Dalam konteks Indonesia, membaca juga berperan penting dalam meningkatkan literasi dan kesehatan mental. Buku-buku nonfiksi, psikologi populer, atau novel dengan tema kesehatan mental dapat membantu remaja memahami berbagai tantangan emosi, stres, serta cara menghadapinya. Dengan meningkatnya literasi, stigma terhadap gangguan mental dapat berkurang dan remaja menjadi lebih terbuka untuk berdiskusi maupun mencari bantuan bila diperlukan.
Bagi komunitas atau organisasi seperti GBL Sidoarjo, membaca merupakan cara yang sederhana dan terjangkau untuk merawat kesehatan mental. Contohnya: membuat klub baca tematik mengenai self-help, psikologi, atau fiksi reflektif; menyediakan buku di perpustakaan komunitas; atau menyelenggarakan diskusi buku baru karya komunitas dan sesi berbagi pengalaman. Kegiatan semacam ini dapat memperkuat solidaritas dan mengurangi rasa kesepian atau beban batin di kalangan remaja.

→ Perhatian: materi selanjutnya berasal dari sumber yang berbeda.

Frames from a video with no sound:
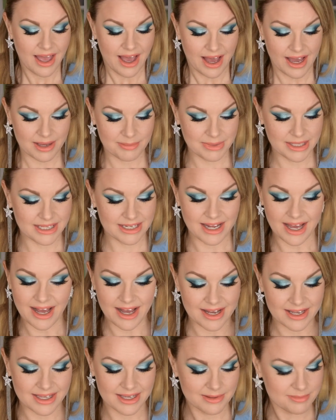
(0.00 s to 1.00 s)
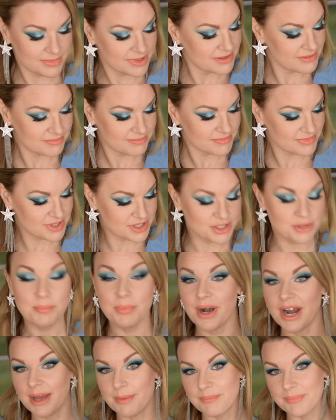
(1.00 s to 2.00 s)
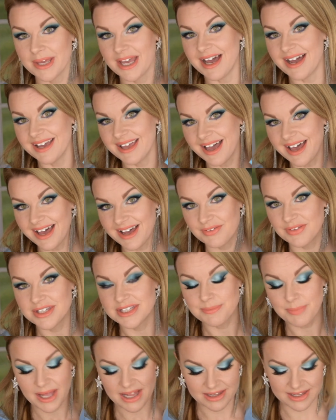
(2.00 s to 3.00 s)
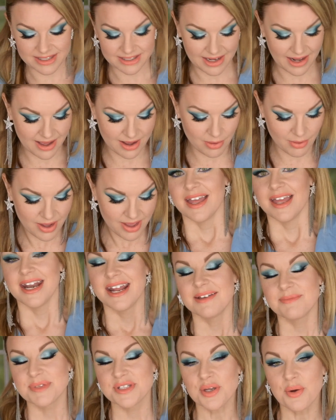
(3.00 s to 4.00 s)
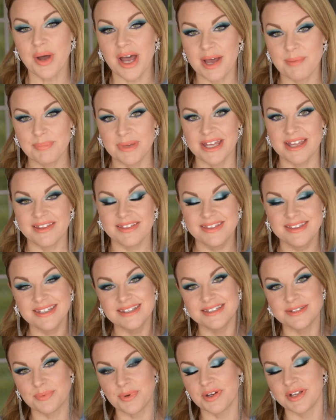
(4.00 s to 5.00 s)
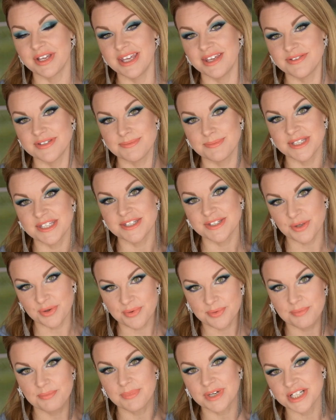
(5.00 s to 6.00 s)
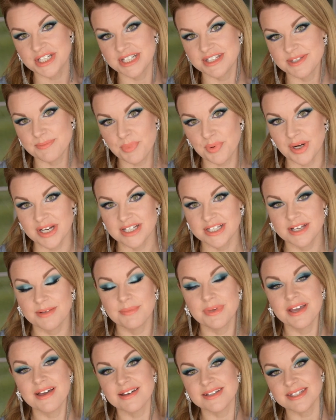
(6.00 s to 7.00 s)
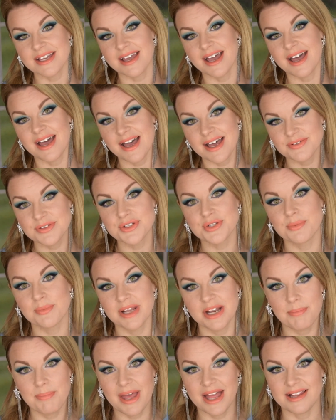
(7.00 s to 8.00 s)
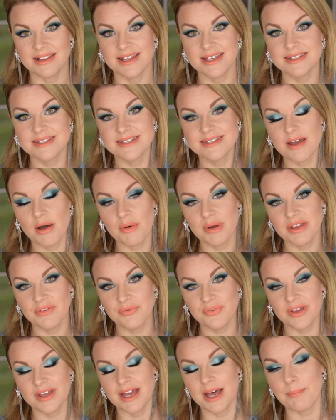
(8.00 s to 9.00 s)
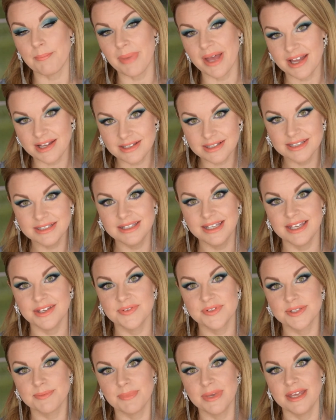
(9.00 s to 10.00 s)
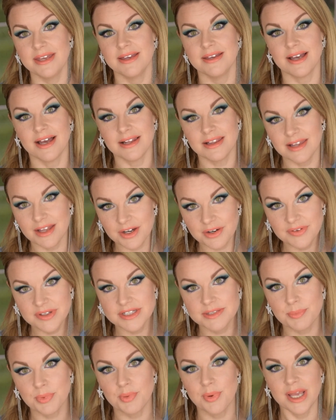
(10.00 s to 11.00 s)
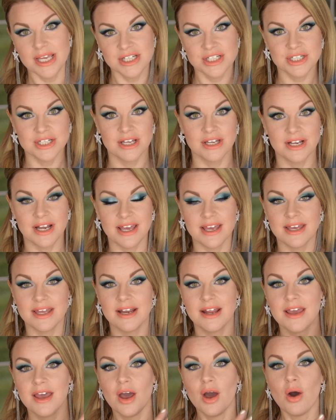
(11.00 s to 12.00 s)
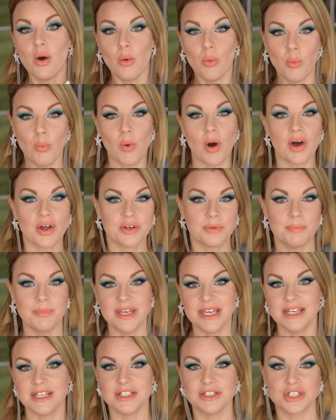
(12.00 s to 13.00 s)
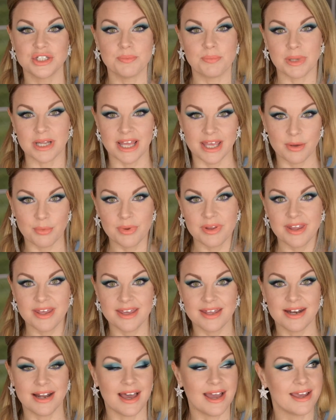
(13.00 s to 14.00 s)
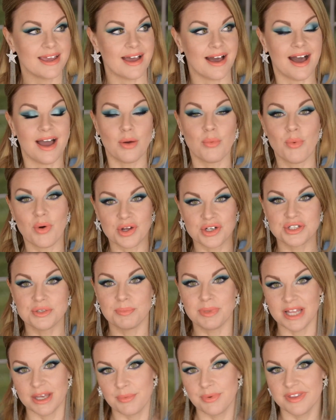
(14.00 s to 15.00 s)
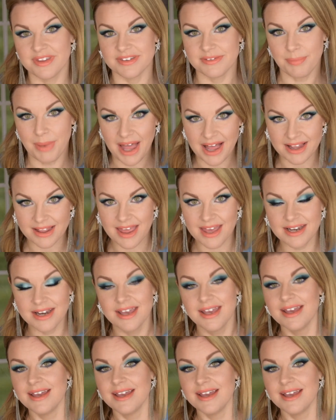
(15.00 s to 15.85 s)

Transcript: I mean, I am super happy I have this palette now, and I'm so happy this one gives me so much inspiration because I have so many palettes. So if a palette gives me a lot of inspiration and want me to play with it, like I want to play with this palette,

Kesimpulannya, membaca memiliki pengaruh positif yang luas terhadap kesehatan mental mulai dari menurunkan stres, meningkatkan empati, mempertajam fokus, hingga membantu mengelola tekanan emosional. Agar manfaatnya optimal, pemilihan jenis bacaan yang tepat dan kebiasaan membaca yang sadar menjadi kunci. Mengembangkan budaya membaca yang berkualitas adalah investasi sederhana, tetapi sangat bermanfaat bagi kesejahteraan batin.
Beberapa praktik sederhana yang dapat dilakukan : membaca 15 - 30 menit setiap hari, mengombinasikan bacaan fiksi yang menyenangkan dengan nonfiksi yang memberikan wawasan, serta membiasakan membaca buku fisik (bukan menggeser di layar telepon pintar) di malam hari untuk membantu relaksasi sebelum tidur. Dengan cara ini, waktu yang sedikit dapat memberi dampak besar dan bertahan lama bagi kesehatan mental.
Selamat membaca dan sehatlah mental remaja.